Alicerçando Palavras # 41 - Umberto Eco


Entrar na universidade dois anos depois de sessenta e oito é como ter sido admitido na Academia de Saint-Cyr em noventa e três. Tem-se a impressão de se ter enganado no ano de nascimento. Por outro lado, Jacopo Belbo, que pelo menos tinha uns quinze anos mais do que eu, convenceu-me mais tarde de que esta é uma sensação que experimentam todas as gerações. Nasces-se sempre sob o signo errado e estar no mundo de maneira digna quer dizer corrigir todos os dias o seu próprio horóscopo.

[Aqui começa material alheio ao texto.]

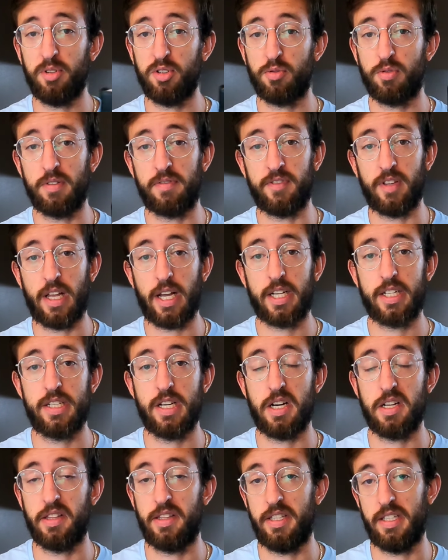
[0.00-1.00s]
able to
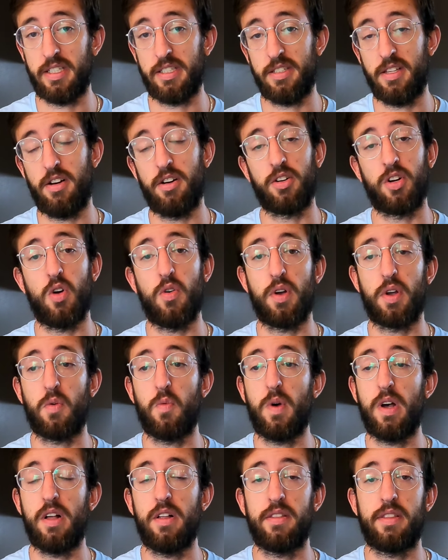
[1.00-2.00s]
reflect on things that are
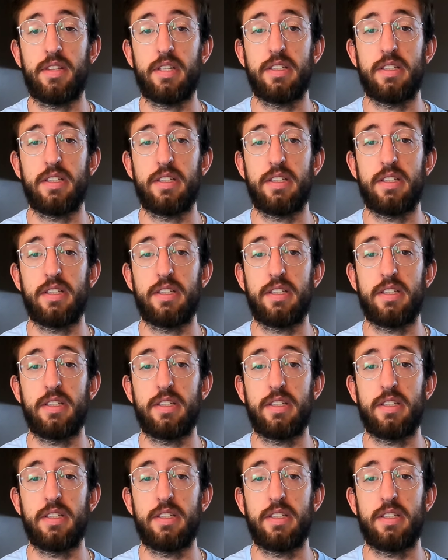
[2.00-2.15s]
going well,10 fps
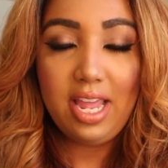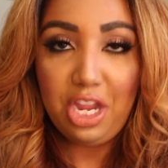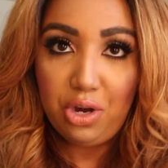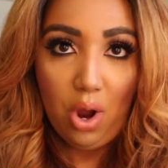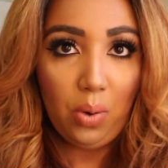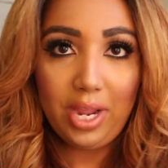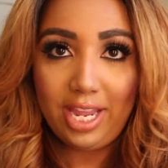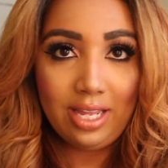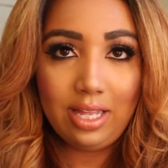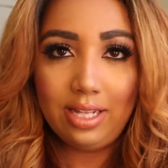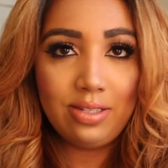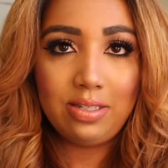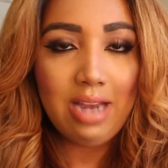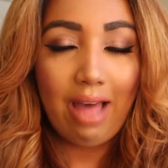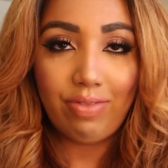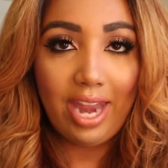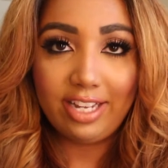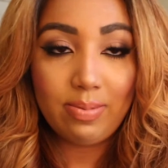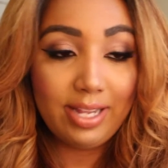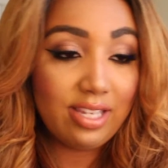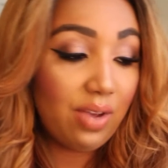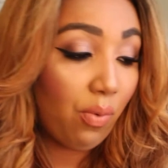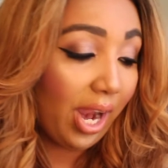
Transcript: it's not that expensive,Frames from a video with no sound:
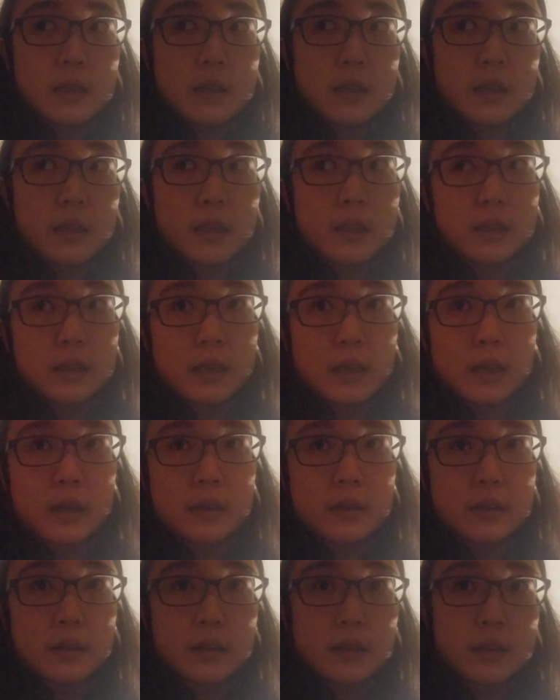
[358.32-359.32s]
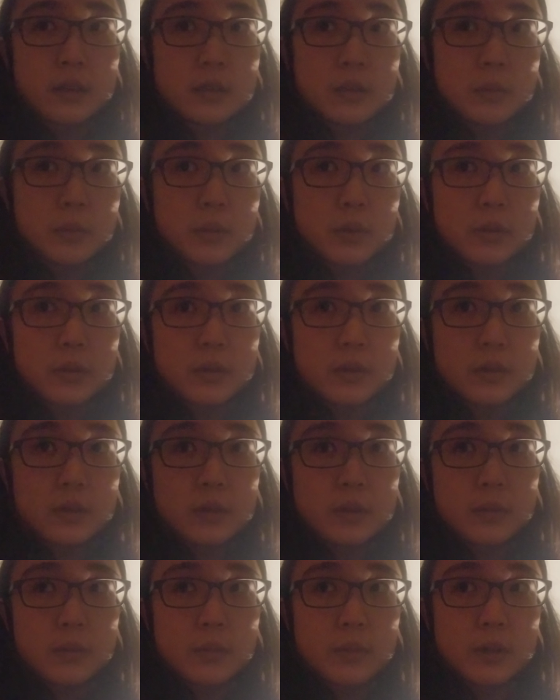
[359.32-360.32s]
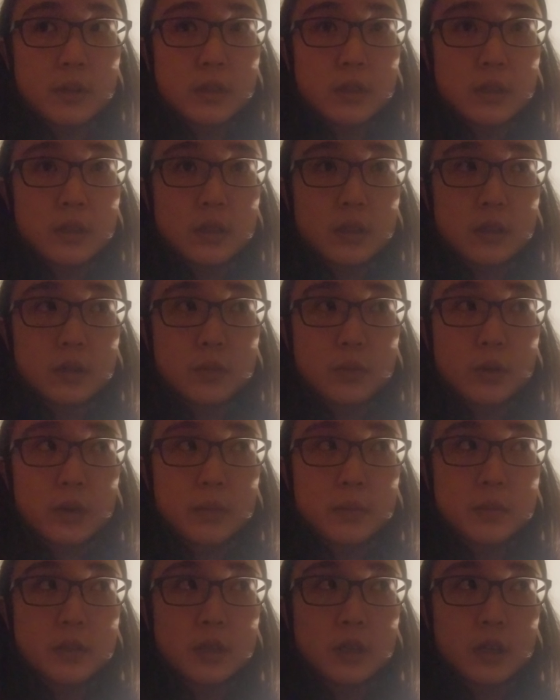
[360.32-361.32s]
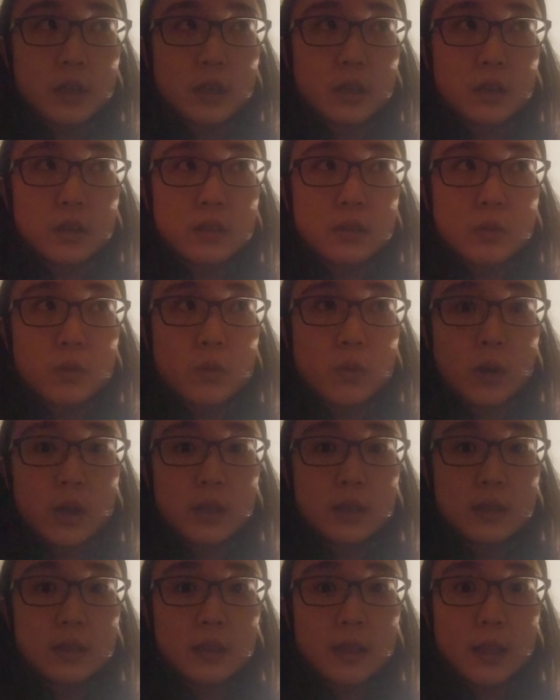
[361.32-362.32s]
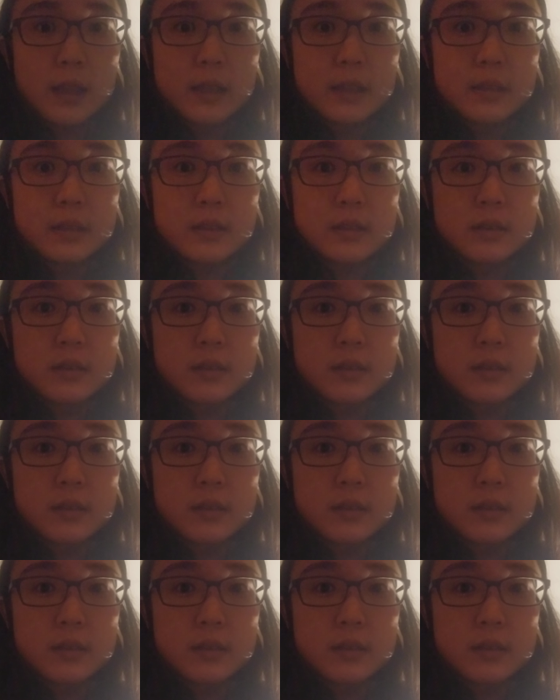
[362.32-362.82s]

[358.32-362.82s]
and Canada, I suppose. But that's what I'm saying. It's one land,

Creio que nos tornamos aquilo que o nosso pai nos ensinou nos tempos mortos, quando não tinha a preocupação de educar-nos. Formamo-nos sobre o refugo da sabedoria. Ao dez anos eu queria que os meus pais me fizessem uma assinatura de um certo semanário que publicava as obras-primas da literatura em quadradinhos. Não por sovinice, mas talvez por desconfiança em relação à banda desenhada, o meu pai não se dispunham a ceder. “O objectivo desta revista”, sentenciei então, citando o lema da série, porque eu era um rapaz esperto e persuasivo, “no fundo é o de educar de modo agradável”. O meu pai, sem levantar os olhos do seu jornal, disse-me: “O objectivo do teu jornal é o mesmo de todos os jornais, que é o de vender o máximo de exemplares que puderem.”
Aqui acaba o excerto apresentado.